■ **Aim of the task**: Retype nothing except the lines below from the one with "[00:00:00.00 to 00:00:01.00]" through the one with "[3:02.18-3:03.08]", exactly, with images left out.

Source data
■ ■ ■ ■

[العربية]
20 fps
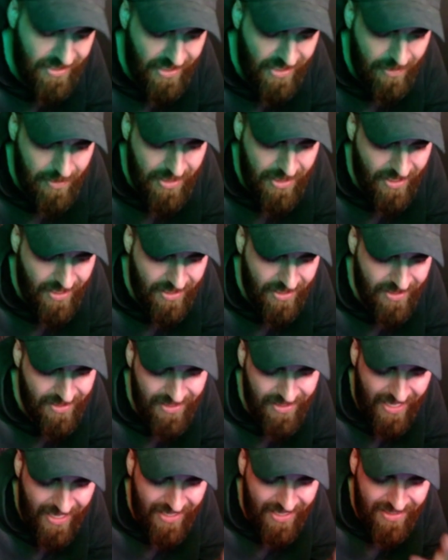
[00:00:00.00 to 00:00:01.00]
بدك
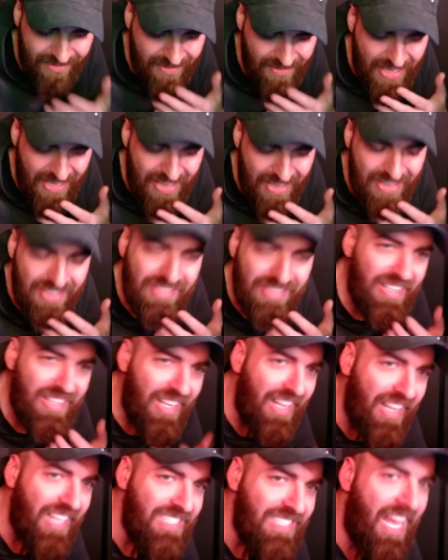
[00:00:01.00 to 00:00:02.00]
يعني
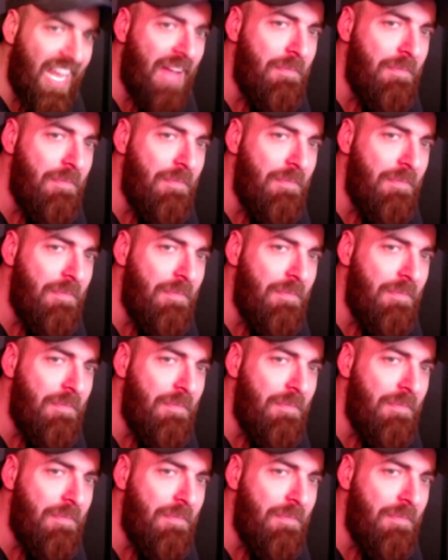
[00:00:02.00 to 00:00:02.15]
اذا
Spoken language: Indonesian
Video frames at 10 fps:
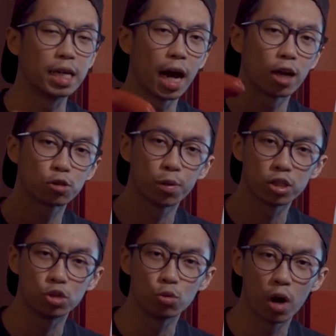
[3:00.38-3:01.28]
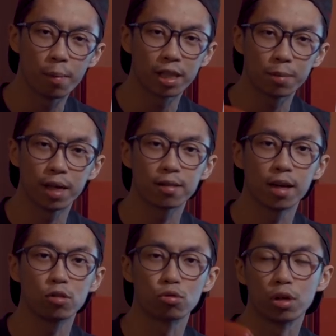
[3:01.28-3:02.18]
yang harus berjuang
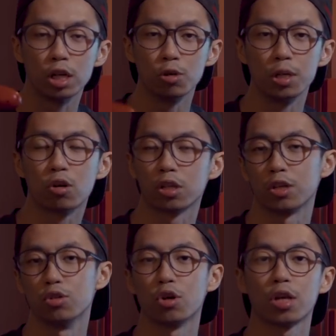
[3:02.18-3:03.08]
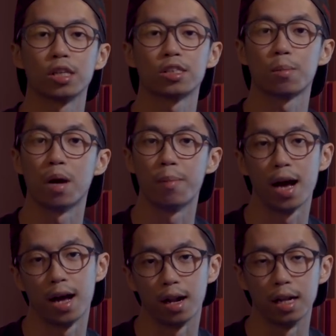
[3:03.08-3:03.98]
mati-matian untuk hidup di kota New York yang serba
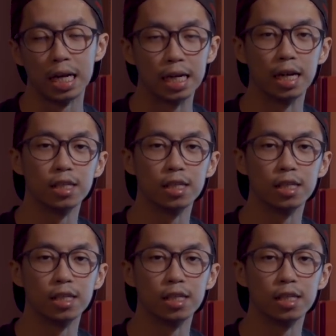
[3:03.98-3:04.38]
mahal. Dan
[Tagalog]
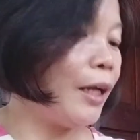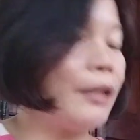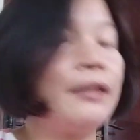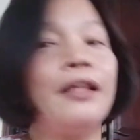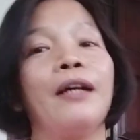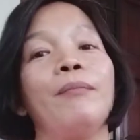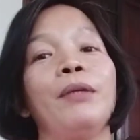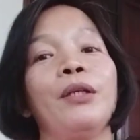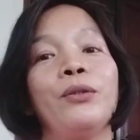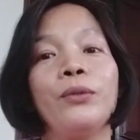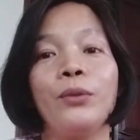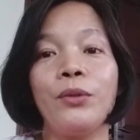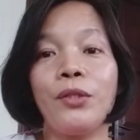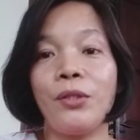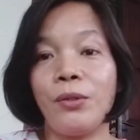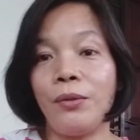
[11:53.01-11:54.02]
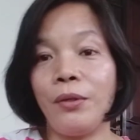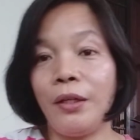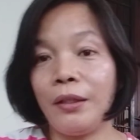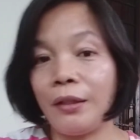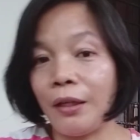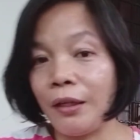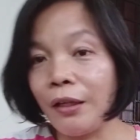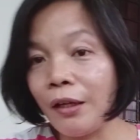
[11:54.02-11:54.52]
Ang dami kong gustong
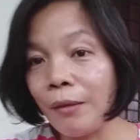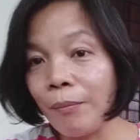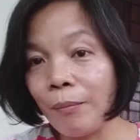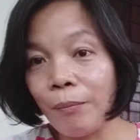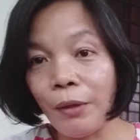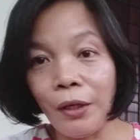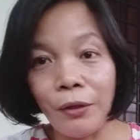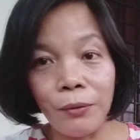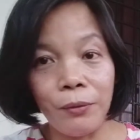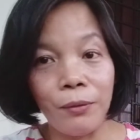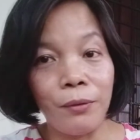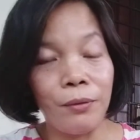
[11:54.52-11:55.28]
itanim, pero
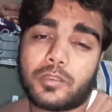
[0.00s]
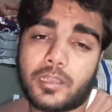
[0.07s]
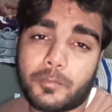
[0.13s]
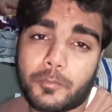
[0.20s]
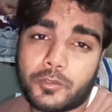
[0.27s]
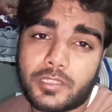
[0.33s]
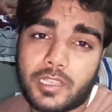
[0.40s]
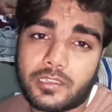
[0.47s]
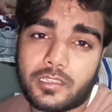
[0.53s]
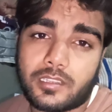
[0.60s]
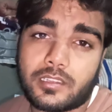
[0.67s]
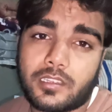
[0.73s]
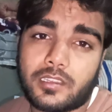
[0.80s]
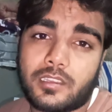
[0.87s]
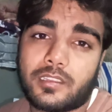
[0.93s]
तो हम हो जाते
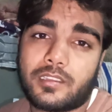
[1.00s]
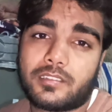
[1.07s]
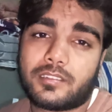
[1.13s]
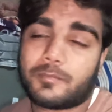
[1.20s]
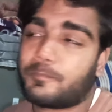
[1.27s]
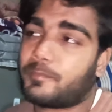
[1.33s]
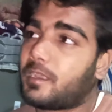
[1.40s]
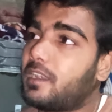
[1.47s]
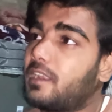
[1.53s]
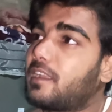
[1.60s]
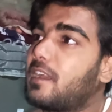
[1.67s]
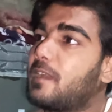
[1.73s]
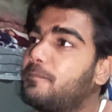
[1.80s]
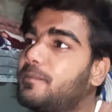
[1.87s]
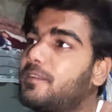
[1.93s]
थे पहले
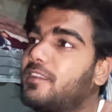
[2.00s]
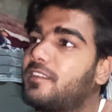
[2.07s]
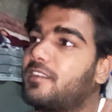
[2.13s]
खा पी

■ ■ ■ ■

■ **Output of the exercise**:
[00:00:00.00 to 00:00:01.00]
بدك
[00:00:01.00 to 00:00:02.00]
يعني
[00:00:02.00 to 00:00:02.15]
اذا
Spoken language: Indonesian
Video frames at 10 fps:
[3:00.38-3:01.28]
[3:01.28-3:02.18]
yang harus berjuang
[3:02.18-3:03.08]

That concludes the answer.